MyDeal
- Type: Division
- Industry: Online retail, Marketplace
- Founded: 2011; 15 years ago in Melbourne, Victoria, Australia
- Founder: Sean Senvirtne
- Defunct: 2025; 1 year ago
- Headquarters: Melbourne, Victoria, Australia
- Key people: CEO: Sean Senvirtne Chief Marketing Officer: Ryan Gracie CTO: Matthew Hosking COO: Joshua Mangan
- Products: Homewares, furniture, electronics, fashion
- Owner: Woolworths Group
- Website: www.mydeal.com.au

= MyDeal =

Australian e-commerce platform

MyDeal was an e-commerce platform operating as an online marketplace. It was launched in 2011 and acquired by Woolworths Group in 2022 before being shut down in 2025.

== History ==
Sean Senvirtne, an Australian entrepreneur, founded MyDeal and also served as its CEO. Between 2007 and 2011, while working on advertising packages, Senvirtne conceptualized the idea for MyDeal, leading to its establishment.

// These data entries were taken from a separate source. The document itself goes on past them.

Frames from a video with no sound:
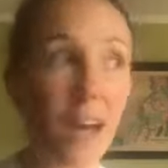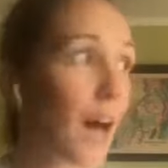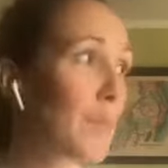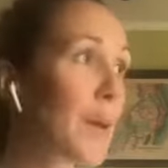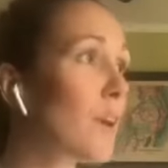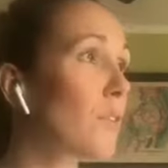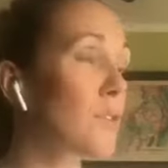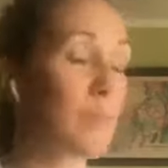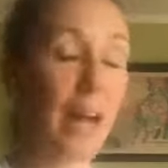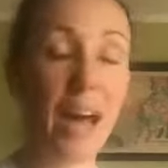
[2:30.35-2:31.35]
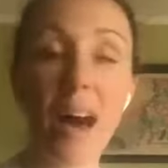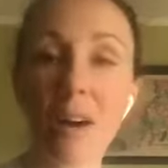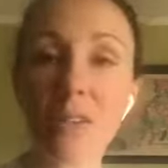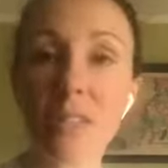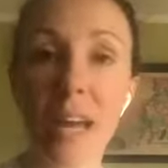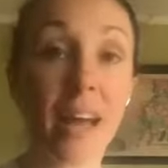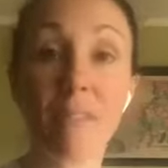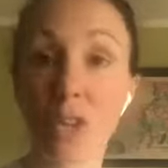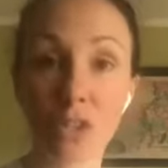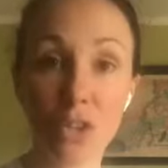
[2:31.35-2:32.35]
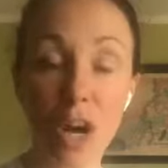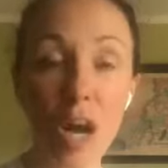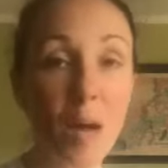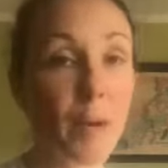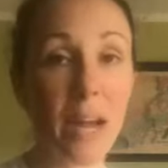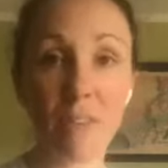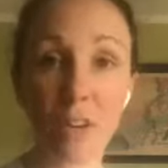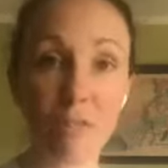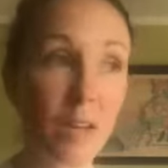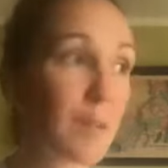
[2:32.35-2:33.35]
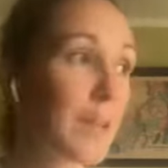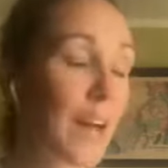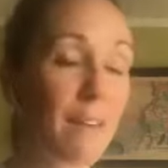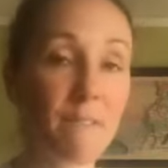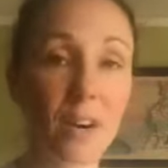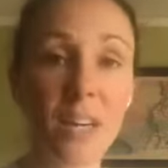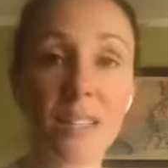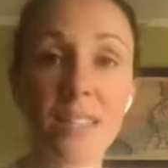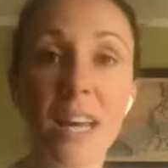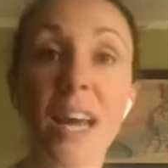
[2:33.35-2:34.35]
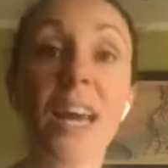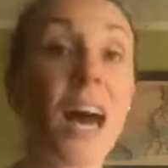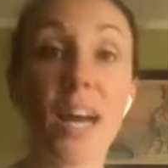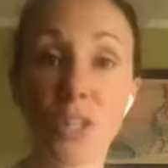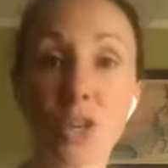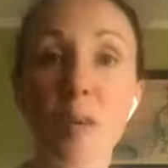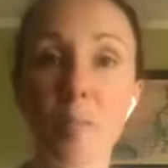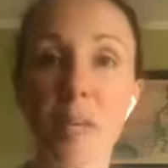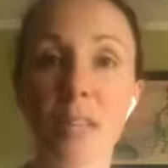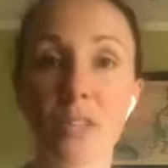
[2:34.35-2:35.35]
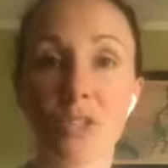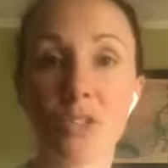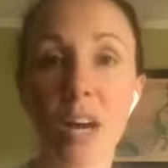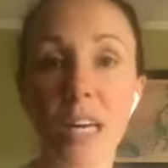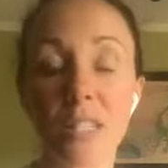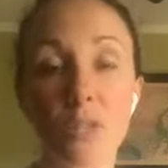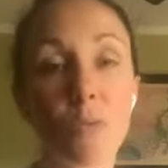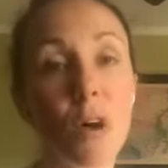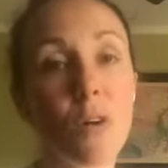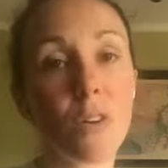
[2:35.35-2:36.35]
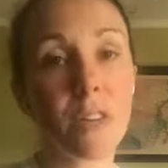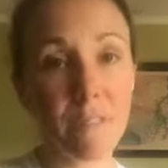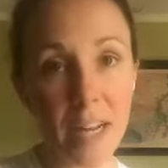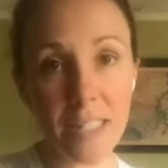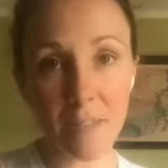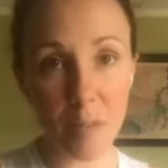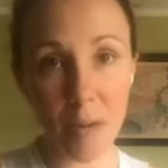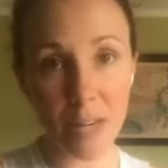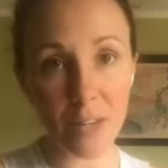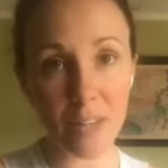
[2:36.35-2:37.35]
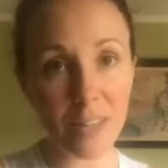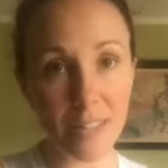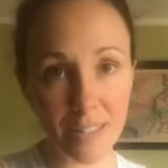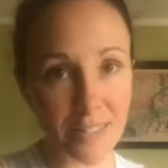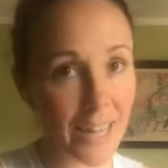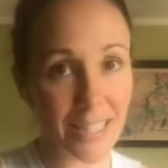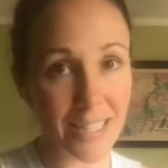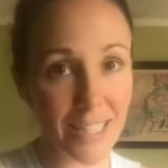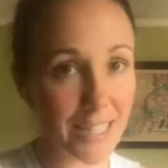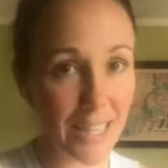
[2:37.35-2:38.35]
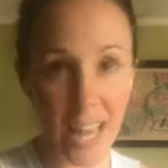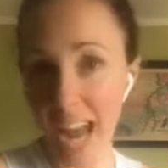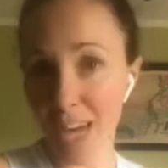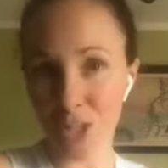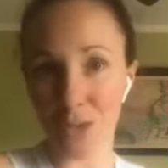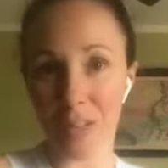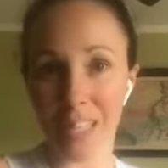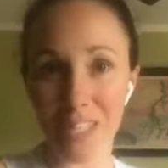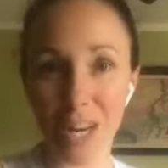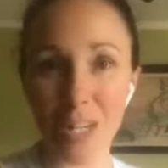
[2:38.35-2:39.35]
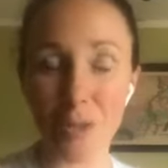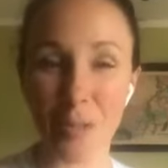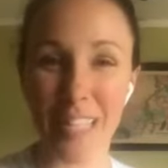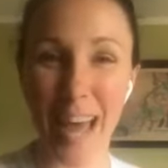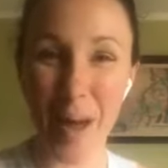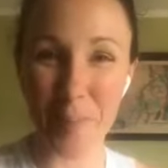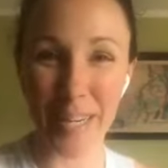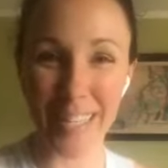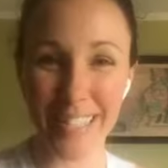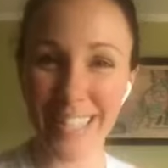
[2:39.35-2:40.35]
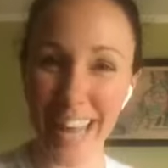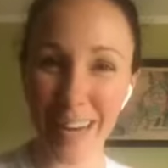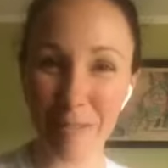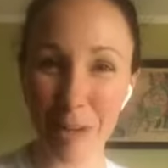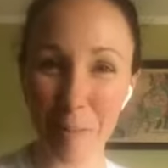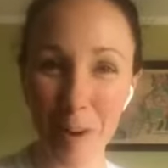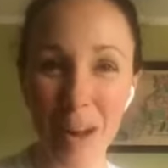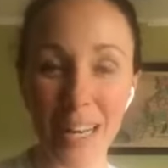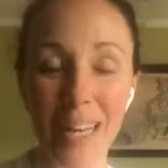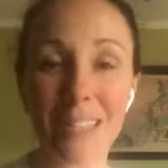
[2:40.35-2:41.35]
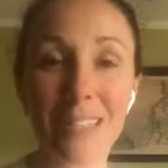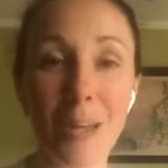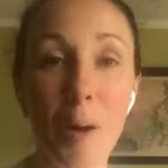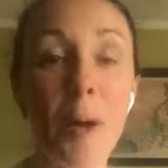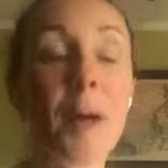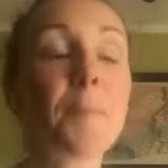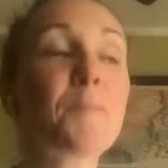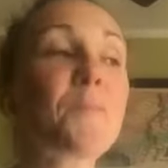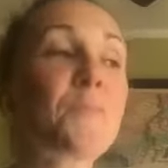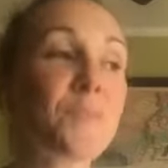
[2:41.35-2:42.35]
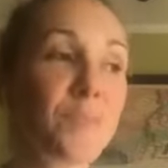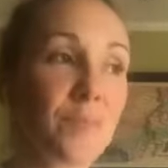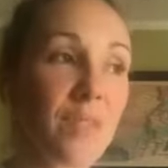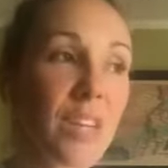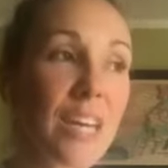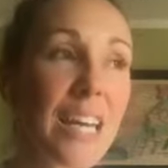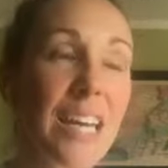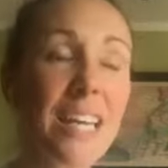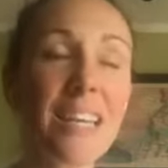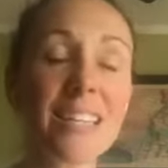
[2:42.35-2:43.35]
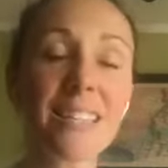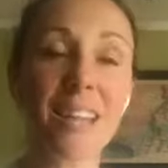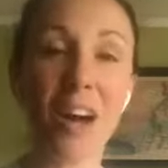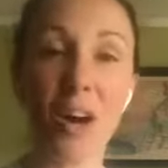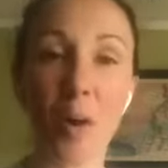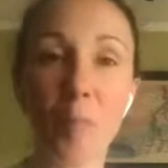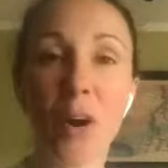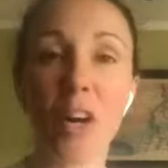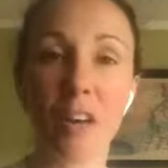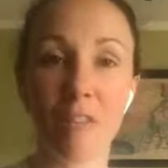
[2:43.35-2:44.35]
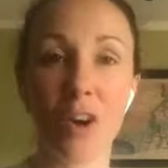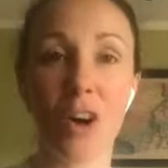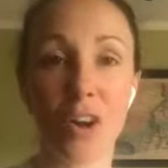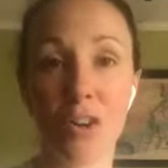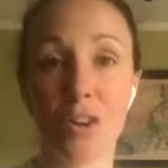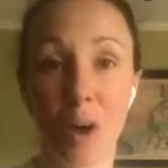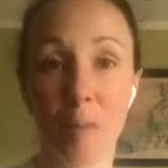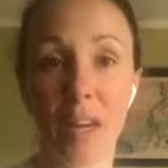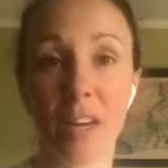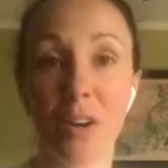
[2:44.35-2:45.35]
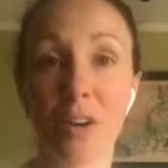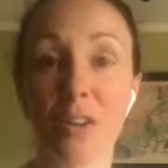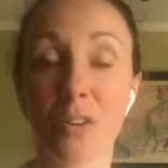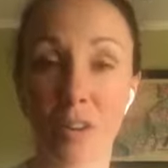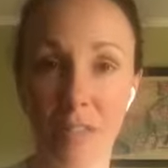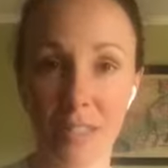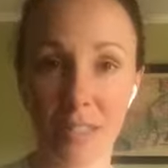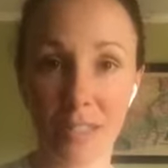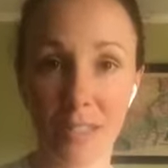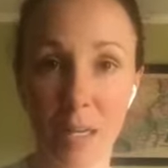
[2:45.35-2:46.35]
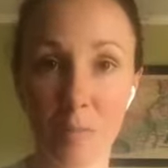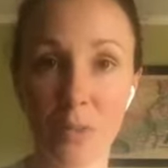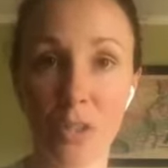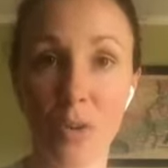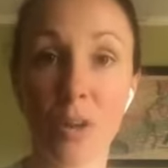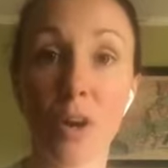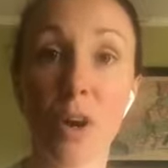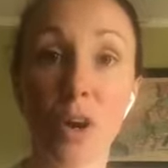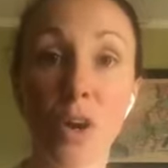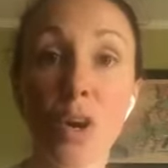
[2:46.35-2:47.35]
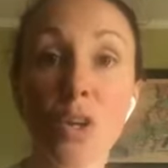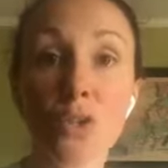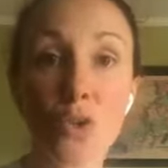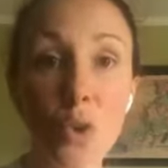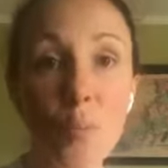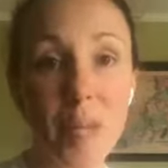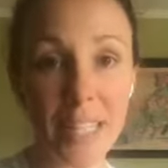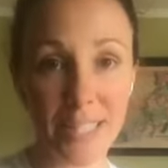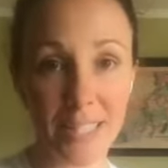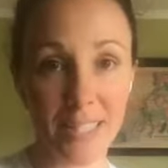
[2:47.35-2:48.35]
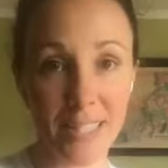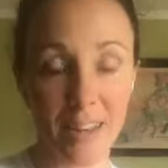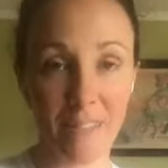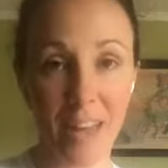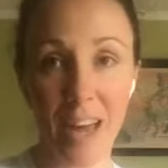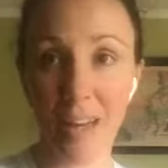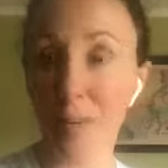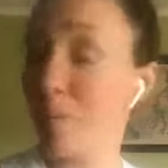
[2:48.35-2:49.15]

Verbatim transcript: I'm not going to lose my house. I have a good job. I have a good family. I have friends. I shouldn't be this stressed. Well, the fact of the matter is that doesn't actually change what's happening inside of your body. So it is a, a part of our autonomic nervous system. So there are two pieces of that.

In 2021, MyDeal expanded its executive team by appointing Ryan Gracie as its first Chief Marketing Officer (CMO). Prior to joining MyDeal, Gracie was part of Catch.com.au. This appointment preceded MyDeal's comprehensive rebranding initiative.

In September 2022, it was acquired by Woolworths Group, a major retail company in Australia.

In October 2022, MyDeal experienced a significant data breach, where personal information of approximately 2.2 million customers was exposed. The breach included names, email addresses, and phone numbers. Woolworths Group promptly responded, apologizing for the incident and taking immediate steps to secure the compromised data and prevent future breaches.

In June 2025, Woolworths Group announced that they would close down MyDeal by 30 September 2025 due to a lack of profitability and intense competition. MyDeal's platform was incorporated into Woolworths Group's other marketplace platforms including Everyday Market and Big W Market.